[Stored data]
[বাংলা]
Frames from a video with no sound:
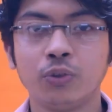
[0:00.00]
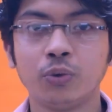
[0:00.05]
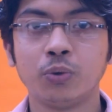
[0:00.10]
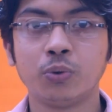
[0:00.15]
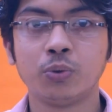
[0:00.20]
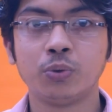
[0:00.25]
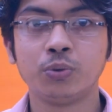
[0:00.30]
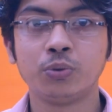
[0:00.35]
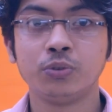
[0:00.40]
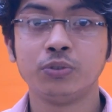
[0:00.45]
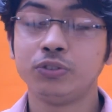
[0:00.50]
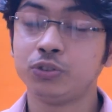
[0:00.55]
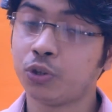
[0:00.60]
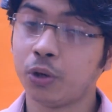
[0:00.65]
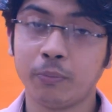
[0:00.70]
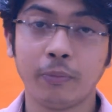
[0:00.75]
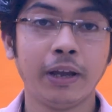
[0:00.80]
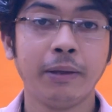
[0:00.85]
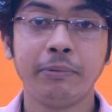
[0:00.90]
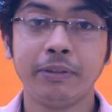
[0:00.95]
তো
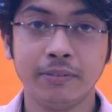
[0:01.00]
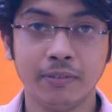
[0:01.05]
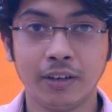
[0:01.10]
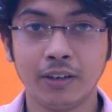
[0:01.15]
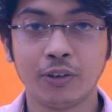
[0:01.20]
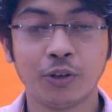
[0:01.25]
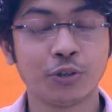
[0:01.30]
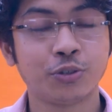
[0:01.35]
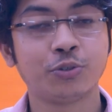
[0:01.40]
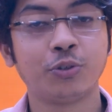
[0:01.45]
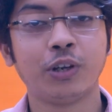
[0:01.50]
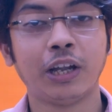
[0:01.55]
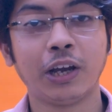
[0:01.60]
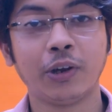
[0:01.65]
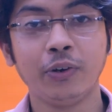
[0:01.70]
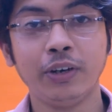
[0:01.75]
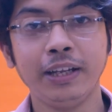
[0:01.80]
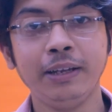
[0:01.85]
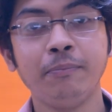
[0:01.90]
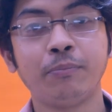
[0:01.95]
সময় নষ্ট
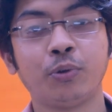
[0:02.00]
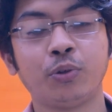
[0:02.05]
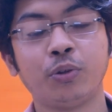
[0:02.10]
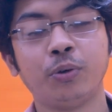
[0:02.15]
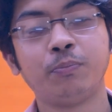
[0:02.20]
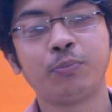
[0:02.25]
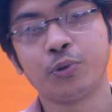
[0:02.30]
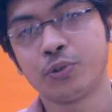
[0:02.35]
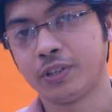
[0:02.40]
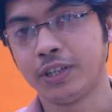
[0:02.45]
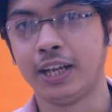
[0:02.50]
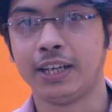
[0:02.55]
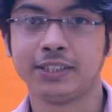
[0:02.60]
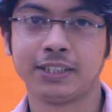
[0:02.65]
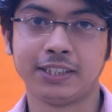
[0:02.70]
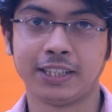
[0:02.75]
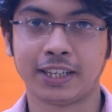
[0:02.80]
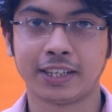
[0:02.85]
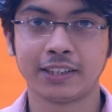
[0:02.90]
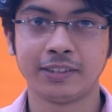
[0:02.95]
না করে প্রথম প্রশ্নে
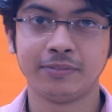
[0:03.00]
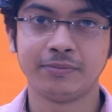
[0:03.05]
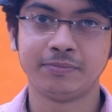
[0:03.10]
আসা যাক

**WHAT IS BEING ASKED:**
Every record must be transcribed faithfully, with no picture carried over.

**RESPONSE TO THE EXERCISE:**
[বাংলা]
Frames from a video with no sound:
[0:00.00]
[0:00.05]
[0:00.10]
[0:00.15]
[0:00.20]
[0:00.25]
[0:00.30]
[0:00.35]
[0:00.40]
[0:00.45]
[0:00.50]
[0:00.55]
[0:00.60]
[0:00.65]
[0:00.70]
[0:00.75]
[0:00.80]
[0:00.85]
[0:00.90]
[0:00.95]
তো
[0:01.00]
[0:01.05]
[0:01.10]
[0:01.15]
[0:01.20]
[0:01.25]
[0:01.30]
[0:01.35]
[0:01.40]
[0:01.45]
[0:01.50]
[0:01.55]
[0:01.60]
[0:01.65]
[0:01.70]
[0:01.75]
[0:01.80]
[0:01.85]
[0:01.90]
[0:01.95]
সময় নষ্ট
[0:02.00]
[0:02.05]
[0:02.10]
[0:02.15]
[0:02.20]
[0:02.25]
[0:02.30]
[0:02.35]
[0:02.40]
[0:02.45]
[0:02.50]
[0:02.55]
[0:02.60]
[0:02.65]
[0:02.70]
[0:02.75]
[0:02.80]
[0:02.85]
[0:02.90]
[0:02.95]
না করে প্রথম প্রশ্নে
[0:03.00]
[0:03.05]
[0:03.10]
আসা যাক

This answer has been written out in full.